Reauthorization of the 1965 Higher Education Act is where the federal government, colleges and universities, and accreditation periodically decide their relationship. The Act defines their respective roles when it comes to quality. Reauthorization is always important to accreditation. This time around, with the latest effort getting underway, reauthorization is a high-stakes moment.
Going back to the U.S. Department of Education's Spellings Commission in 2005-06, Congress and the executive branch have been devaluing accreditation as a reliable source of quality review. Yet, for years, the federal government relied on accreditation, a nongovernmental scrutiny of the quality of institutions and programs during which academic peers do a standards-based review to assure and improve the quality of colleges and universities. Accreditation had been treated as a respected partner in meeting the public policy goals of access and quality. This has given way to treating accrediting organizations as arms of the government, lacking in competence and needing constant scrutiny.
We have reached a point where federal involvement in judging quality is decisive about the academic functions of colleges and universities: curriculum, credit hours, transfer, online learning. Government is telling accreditors what counts as quality and directly managing accreditation's operation too. Will this reauthorization bring a ministry of education into our midst? This is indeed a high-stakes question.
All of this does not bode well for the core values that make up the foundation of accreditation and are essential to the strength of higher education. These values -- peer review of quality, institutional autonomy and academic freedom -- cannot survive a government ministry. While they will likely not disappear, they will be diminished to the point where the practices associated with them no longer drive intellectual development and judgment of academic quality.
To better understand the high-stakes moment, we need only to listen to what lawmakers tell us they want from accreditation -- and are not getting. We need only to examine recent efforts at legislation and regulation affecting colleges, universities and accrediting organizations. While some lawmakers acknowledge that accreditation has some strength and value, these same officials move quickly to make explicit their criticisms and disappointment.

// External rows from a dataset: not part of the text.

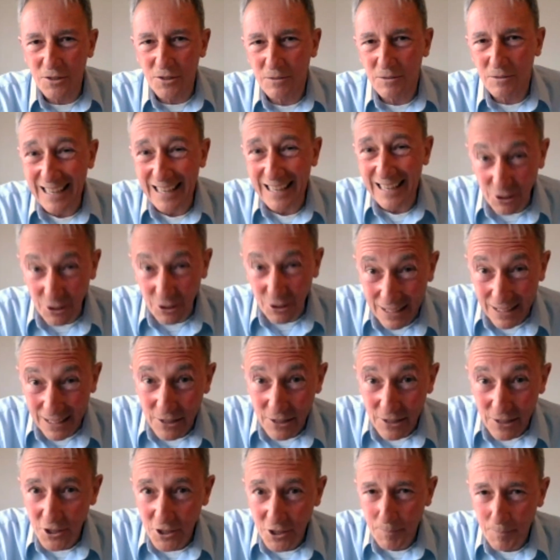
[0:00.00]
electric
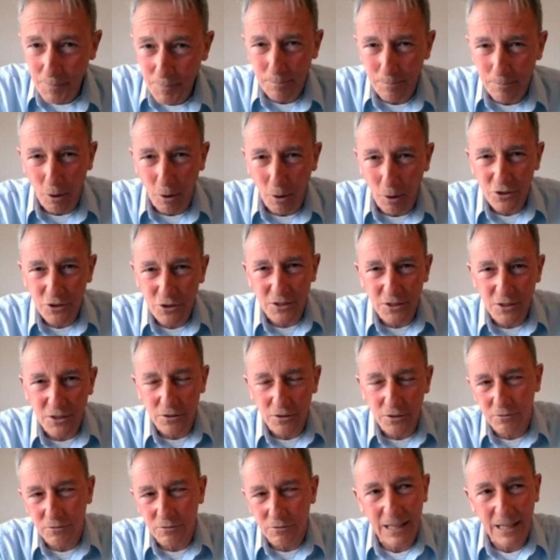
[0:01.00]
engines being bolted to
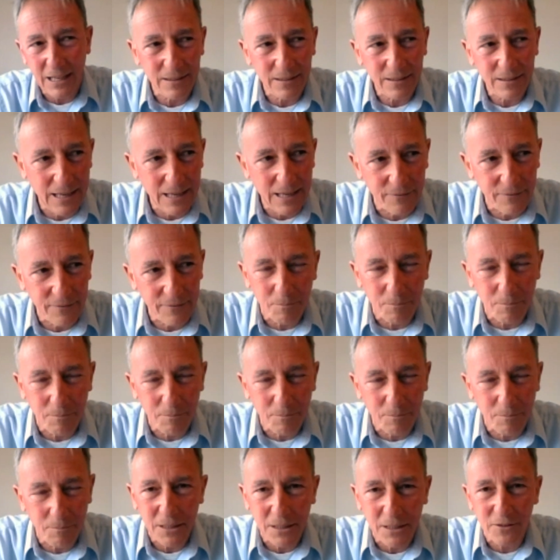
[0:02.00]
de Havilland
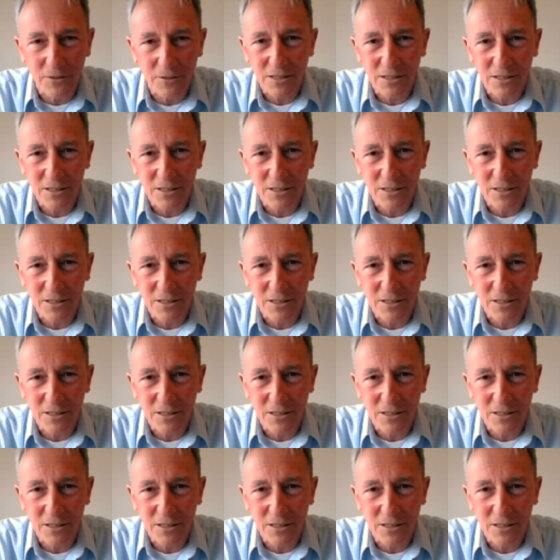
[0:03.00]
Beavers,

One lawmaker recently told me that accreditation is just plain weak when it comes to quality. Unless accreditors ramp up and provide more effective quality control, the process is just not adequate in today's world. Another lawmaker said that accreditation will become irrelevant and replaceable, perhaps by something like Angie's List -- unless accreditors step up to meet the needs of students and the market, making sure that students get the education they need. A third said that accreditation is discouraging new providers from coming into higher education because traditional institutions, the backbone of accreditation, do not want the competition. New entrants can gain accreditation, but at the price of looking more like what traditional institutions find acceptable. In other words, the more innovative a new provider is, the less likely it is to achieve accreditation.
Lawmakers are impatient. Already, even before we have a reauthorization bill, other legislative efforts and initiatives are in play. The president's college-ratings system, a federal effort to categorize institutions based on their performance, would decide what academic quality is. Bills have been introduced that give government authority to establish minimum accountability standards; expand state control over accreditation; establish a central database of information on accreditation; provide additional oversight of the for-profit sector, including extensive reporting requirements for student achievement; and require states to create articulation agreements, including a common core for lower-division work, common course number and guaranteed transfer of some associate degrees.
What accreditation plans to do at this high-stakes moment -- the political or policy moves -- will eventually emerge. One thing about this reauthorization is clear right now. Accreditors and institutions need to do everything they can to sustain peer review, institutional autonomy and academic freedom. Reauthorization is an opportunity to make a powerful case for the importance of these values. Absent such action, colleges and universities stand to lose a great deal. Students and society will be shortchanged. The rich and vibrant tradition of intellectual development that has characterized higher education will be diminished.